Dataset excerpts:
....

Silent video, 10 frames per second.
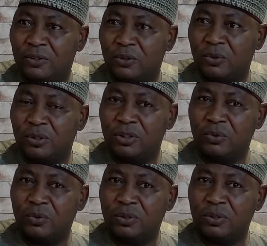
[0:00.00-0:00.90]
security
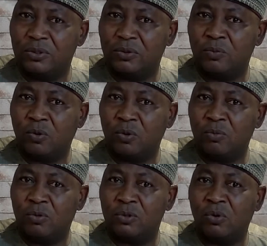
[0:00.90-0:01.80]
duties in
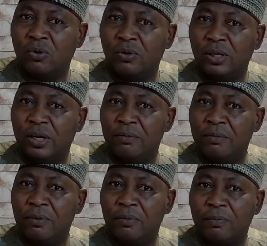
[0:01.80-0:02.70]
almost all
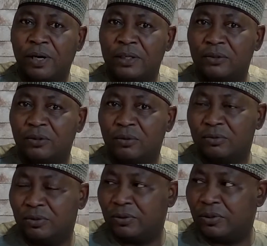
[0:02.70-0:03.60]
every parts of the
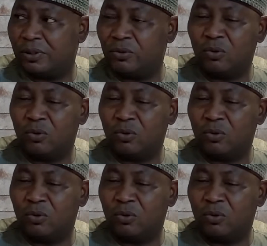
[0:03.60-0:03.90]
Federation,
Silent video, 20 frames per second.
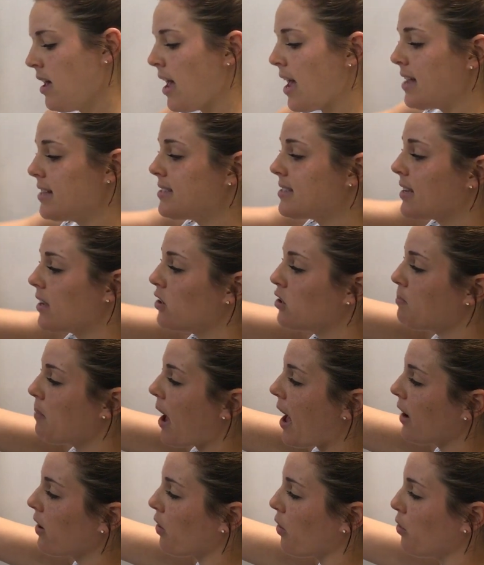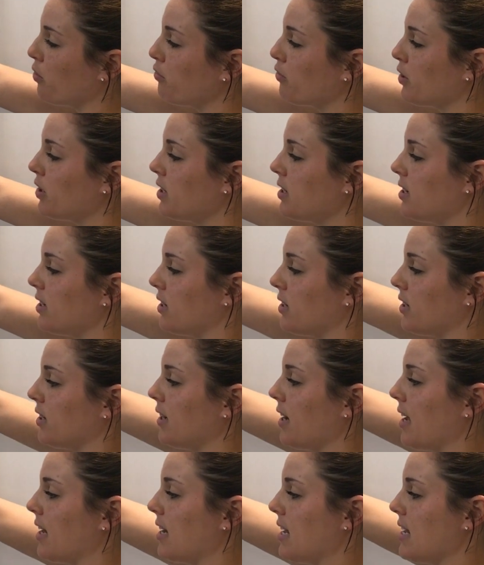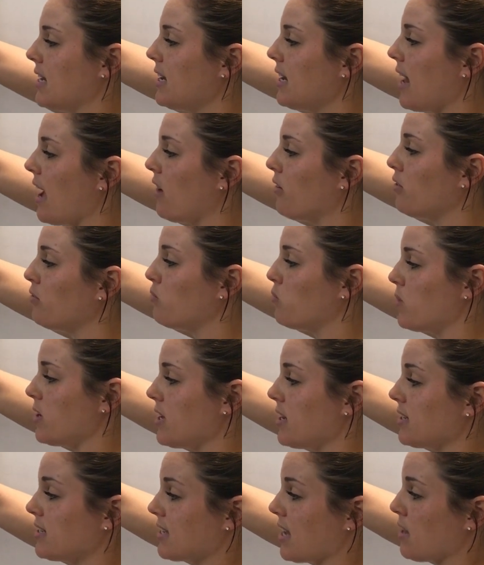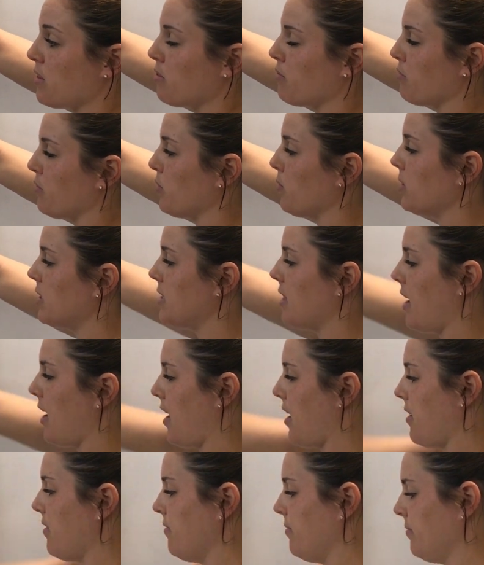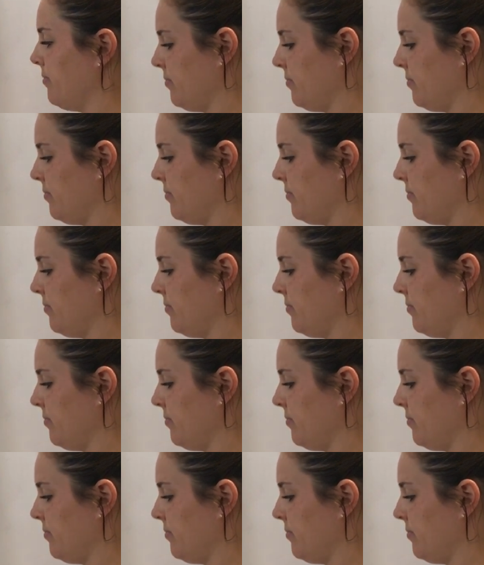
and sailed back over a year and in and out of weeks and through a day,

....

▶ [INSTRUCTIONS FOR THE TASK]: Each record above must be retyped exactly, minus its pictures.

▶ [SOLUTION TO THE EXERCISE]:
Silent video, 10 frames per second.
[0:00.00-0:00.90]
security
[0:00.90-0:01.80]
duties in
[0:01.80-0:02.70]
almost all
[0:02.70-0:03.60]
every parts of the
[0:03.60-0:03.90]
Federation,
Silent video, 20 frames per second.
and sailed back over a year and in and out of weeks and through a day,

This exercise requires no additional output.